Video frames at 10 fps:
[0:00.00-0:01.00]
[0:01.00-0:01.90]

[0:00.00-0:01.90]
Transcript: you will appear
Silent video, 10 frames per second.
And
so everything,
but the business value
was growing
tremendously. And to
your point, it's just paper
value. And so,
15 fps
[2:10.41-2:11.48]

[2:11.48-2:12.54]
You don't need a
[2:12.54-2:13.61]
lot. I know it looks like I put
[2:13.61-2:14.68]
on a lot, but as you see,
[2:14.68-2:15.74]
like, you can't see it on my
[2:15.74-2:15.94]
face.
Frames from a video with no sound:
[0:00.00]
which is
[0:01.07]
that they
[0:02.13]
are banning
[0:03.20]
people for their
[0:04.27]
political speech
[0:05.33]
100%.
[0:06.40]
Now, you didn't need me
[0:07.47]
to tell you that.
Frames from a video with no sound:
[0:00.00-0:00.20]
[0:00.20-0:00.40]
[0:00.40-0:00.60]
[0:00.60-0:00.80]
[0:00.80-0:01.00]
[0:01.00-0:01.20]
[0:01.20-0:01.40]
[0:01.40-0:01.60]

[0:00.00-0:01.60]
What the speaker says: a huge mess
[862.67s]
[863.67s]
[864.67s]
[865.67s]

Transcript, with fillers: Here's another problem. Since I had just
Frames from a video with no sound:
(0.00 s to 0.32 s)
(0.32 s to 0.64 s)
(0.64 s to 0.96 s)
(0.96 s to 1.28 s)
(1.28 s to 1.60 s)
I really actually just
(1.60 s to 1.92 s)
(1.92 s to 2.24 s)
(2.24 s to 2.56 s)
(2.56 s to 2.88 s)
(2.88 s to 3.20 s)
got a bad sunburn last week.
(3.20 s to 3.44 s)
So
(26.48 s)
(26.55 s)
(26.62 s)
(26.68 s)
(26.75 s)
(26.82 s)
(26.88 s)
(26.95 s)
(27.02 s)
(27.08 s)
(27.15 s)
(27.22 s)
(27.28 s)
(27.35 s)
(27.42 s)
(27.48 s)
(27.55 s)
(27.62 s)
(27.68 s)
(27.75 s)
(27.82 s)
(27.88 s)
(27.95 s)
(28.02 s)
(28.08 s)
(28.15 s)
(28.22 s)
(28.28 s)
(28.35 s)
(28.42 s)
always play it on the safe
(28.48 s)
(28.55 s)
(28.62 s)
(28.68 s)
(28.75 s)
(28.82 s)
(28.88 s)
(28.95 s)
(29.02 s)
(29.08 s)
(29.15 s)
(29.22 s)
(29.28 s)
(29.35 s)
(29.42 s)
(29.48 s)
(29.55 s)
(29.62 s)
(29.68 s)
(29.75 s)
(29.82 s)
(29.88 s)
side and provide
***
** INSTRUCTIONS TO FOLLOW **
An exact reproduction of all the records is required.

** ANSWER **
Video frames at 10 fps:
[0:00.00-0:01.00]
[0:01.00-0:01.90]

[0:00.00-0:01.90]
Transcript: you will appear
Silent video, 10 frames per second.
And
so everything,
but the business value
was growing
tremendously. And to
your point, it's just paper
value. And so,
15 fps
[2:10.41-2:11.48]

[2:11.48-2:12.54]
You don't need a
[2:12.54-2:13.61]
lot. I know it looks like I put
[2:13.61-2:14.68]
on a lot, but as you see,
[2:14.68-2:15.74]
like, you can't see it on my
[2:15.74-2:15.94]
face.
Frames from a video with no sound:
[0:00.00]
which is
[0:01.07]
that they
[0:02.13]
are banning
[0:03.20]
people for their
[0:04.27]
political speech
[0:05.33]
100%.
[0:06.40]
Now, you didn't need me
[0:07.47]
to tell you that.
Frames from a video with no sound:
[0:00.00-0:00.20]
[0:00.20-0:00.40]
[0:00.40-0:00.60]
[0:00.60-0:00.80]
[0:00.80-0:01.00]
[0:01.00-0:01.20]
[0:01.20-0:01.40]
[0:01.40-0:01.60]

[0:00.00-0:01.60]
What the speaker says: a huge mess
[862.67s]
[863.67s]
[864.67s]
[865.67s]

Transcript, with fillers: Here's another problem. Since I had just
Frames from a video with no sound:
(0.00 s to 0.32 s)
(0.32 s to 0.64 s)
(0.64 s to 0.96 s)
(0.96 s to 1.28 s)
(1.28 s to 1.60 s)
I really actually just
(1.60 s to 1.92 s)
(1.92 s to 2.24 s)
(2.24 s to 2.56 s)
(2.56 s to 2.88 s)
(2.88 s to 3.20 s)
got a bad sunburn last week.
(3.20 s to 3.44 s)
So
(26.48 s)
(26.55 s)
(26.62 s)
(26.68 s)
(26.75 s)
(26.82 s)
(26.88 s)
(26.95 s)
(27.02 s)
(27.08 s)
(27.15 s)
(27.22 s)
(27.28 s)
(27.35 s)
(27.42 s)
(27.48 s)
(27.55 s)
(27.62 s)
(27.68 s)
(27.75 s)
(27.82 s)
(27.88 s)
(27.95 s)
(28.02 s)
(28.08 s)
(28.15 s)
(28.22 s)
(28.28 s)
(28.35 s)
(28.42 s)
always play it on the safe
(28.48 s)
(28.55 s)
(28.62 s)
(28.68 s)
(28.75 s)
(28.82 s)
(28.88 s)
(28.95 s)
(29.02 s)
(29.08 s)
(29.15 s)
(29.22 s)
(29.28 s)
(29.35 s)
(29.42 s)
(29.48 s)
(29.55 s)
(29.62 s)
(29.68 s)
(29.75 s)
(29.82 s)
(29.88 s)
side and provide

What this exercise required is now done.